Only the lines from the start of the data below through the line that contains "[00:02:14.04 to 00:02:14.24]" are to be copied, exactly and without pictures.

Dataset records
--
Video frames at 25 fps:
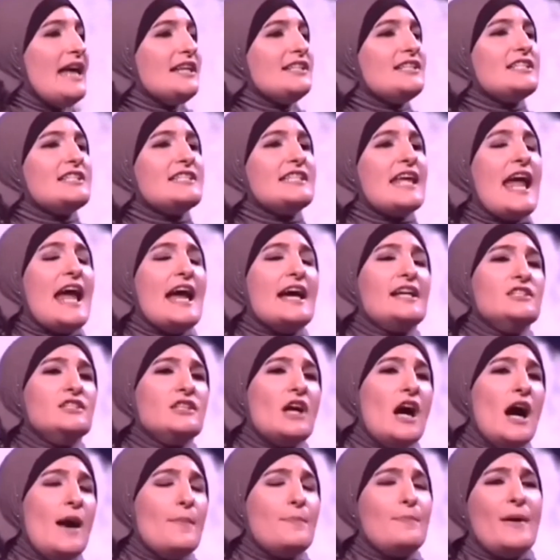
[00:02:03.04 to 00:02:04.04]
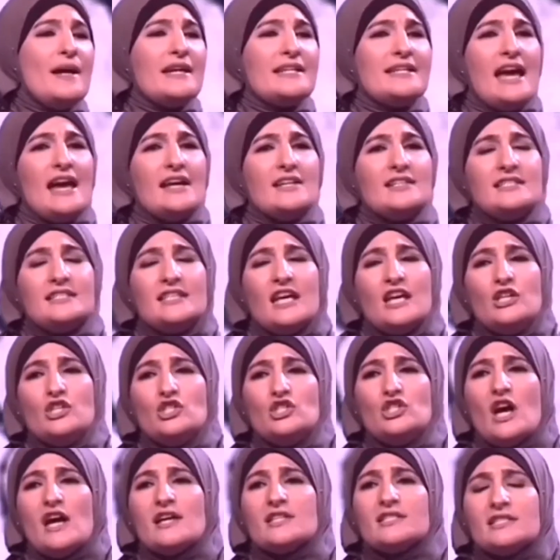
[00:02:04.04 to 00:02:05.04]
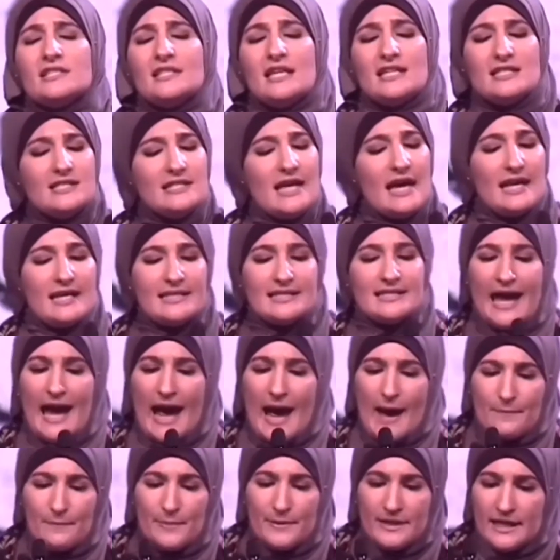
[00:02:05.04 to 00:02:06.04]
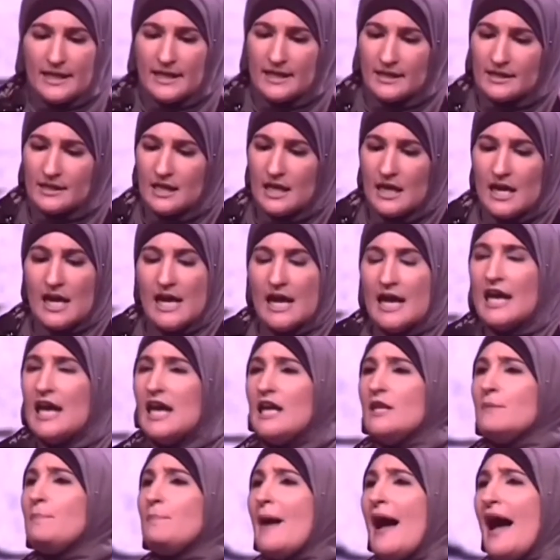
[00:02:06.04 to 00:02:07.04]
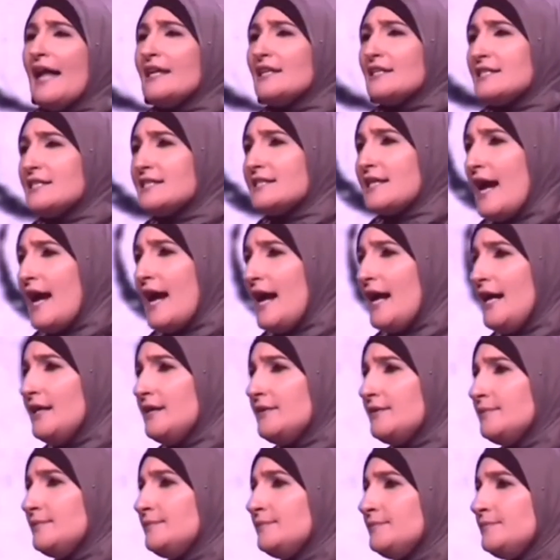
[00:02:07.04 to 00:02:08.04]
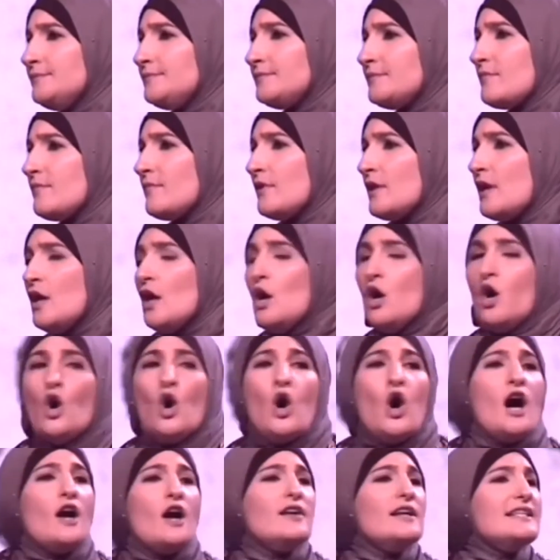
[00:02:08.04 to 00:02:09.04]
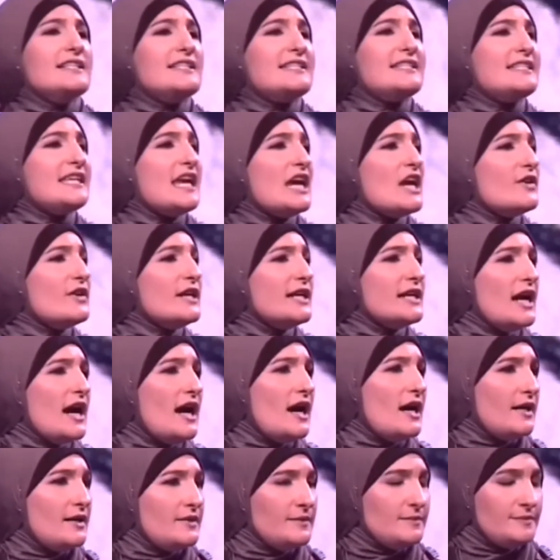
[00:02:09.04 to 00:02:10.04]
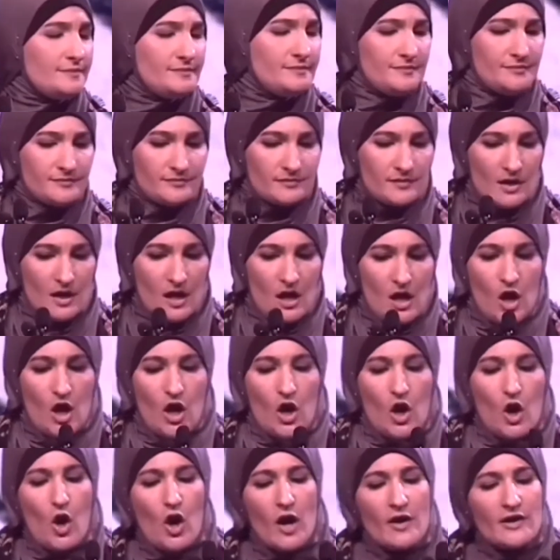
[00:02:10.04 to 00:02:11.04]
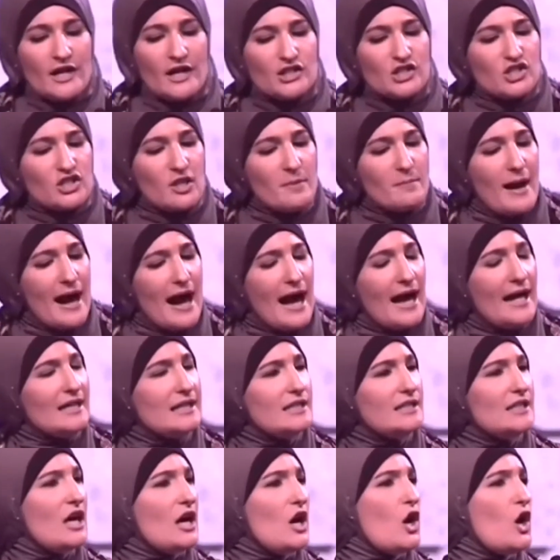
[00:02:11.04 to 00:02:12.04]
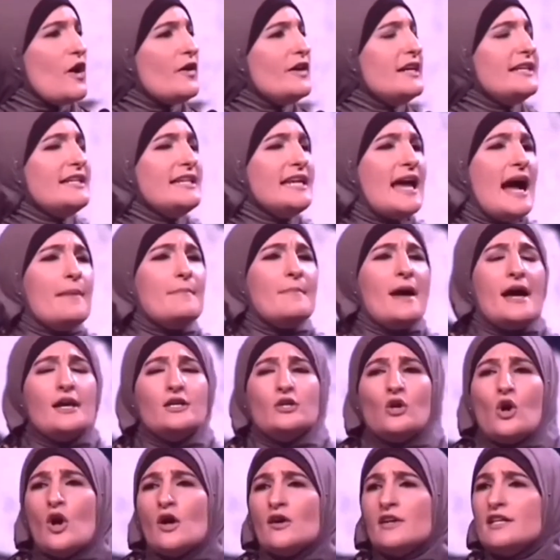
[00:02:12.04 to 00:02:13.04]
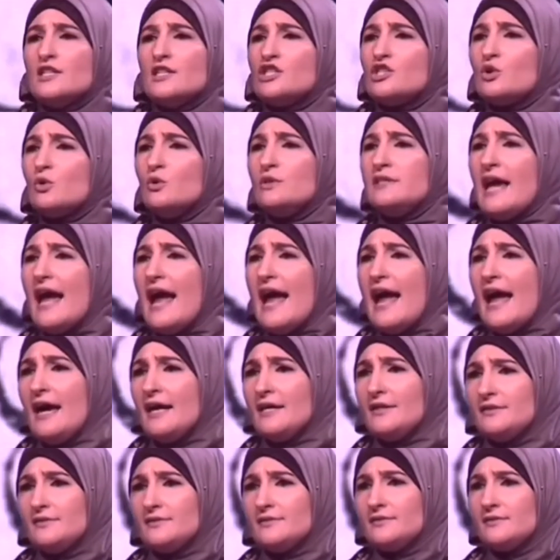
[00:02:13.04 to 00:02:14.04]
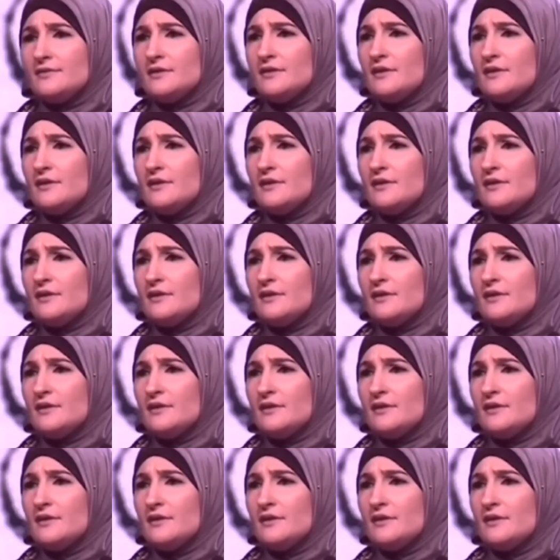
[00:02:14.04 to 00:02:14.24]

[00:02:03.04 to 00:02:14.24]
and stand up against injustice that is happening in Palestine or in Syria or in Somalia or in Yemen or in Sudan?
--
▶ _Reply to the exercise_:
Video frames at 25 fps:
[00:02:03.04 to 00:02:04.04]
[00:02:04.04 to 00:02:05.04]
[00:02:05.04 to 00:02:06.04]
[00:02:06.04 to 00:02:07.04]
[00:02:07.04 to 00:02:08.04]
[00:02:08.04 to 00:02:09.04]
[00:02:09.04 to 00:02:10.04]
[00:02:10.04 to 00:02:11.04]
[00:02:11.04 to 00:02:12.04]
[00:02:12.04 to 00:02:13.04]
[00:02:13.04 to 00:02:14.04]
[00:02:14.04 to 00:02:14.24]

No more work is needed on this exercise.